■ GOAL OF THE EXERCISE:
Repeat every record word for word and omit the images.

Collected data
Start of Block
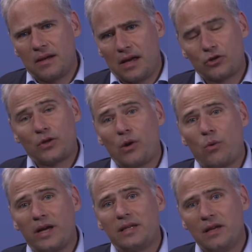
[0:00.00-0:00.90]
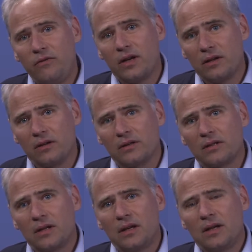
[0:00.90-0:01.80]
actually quite
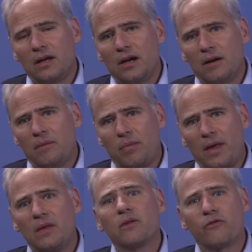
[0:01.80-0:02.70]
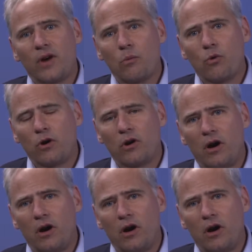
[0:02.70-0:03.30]
difficult in the framework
End of Block
■ RESPONSE AREA:
[0:00.00-0:00.90]
[0:00.90-0:01.80]
actually quite
[0:01.80-0:02.70]
[0:02.70-0:03.30]
difficult in the framework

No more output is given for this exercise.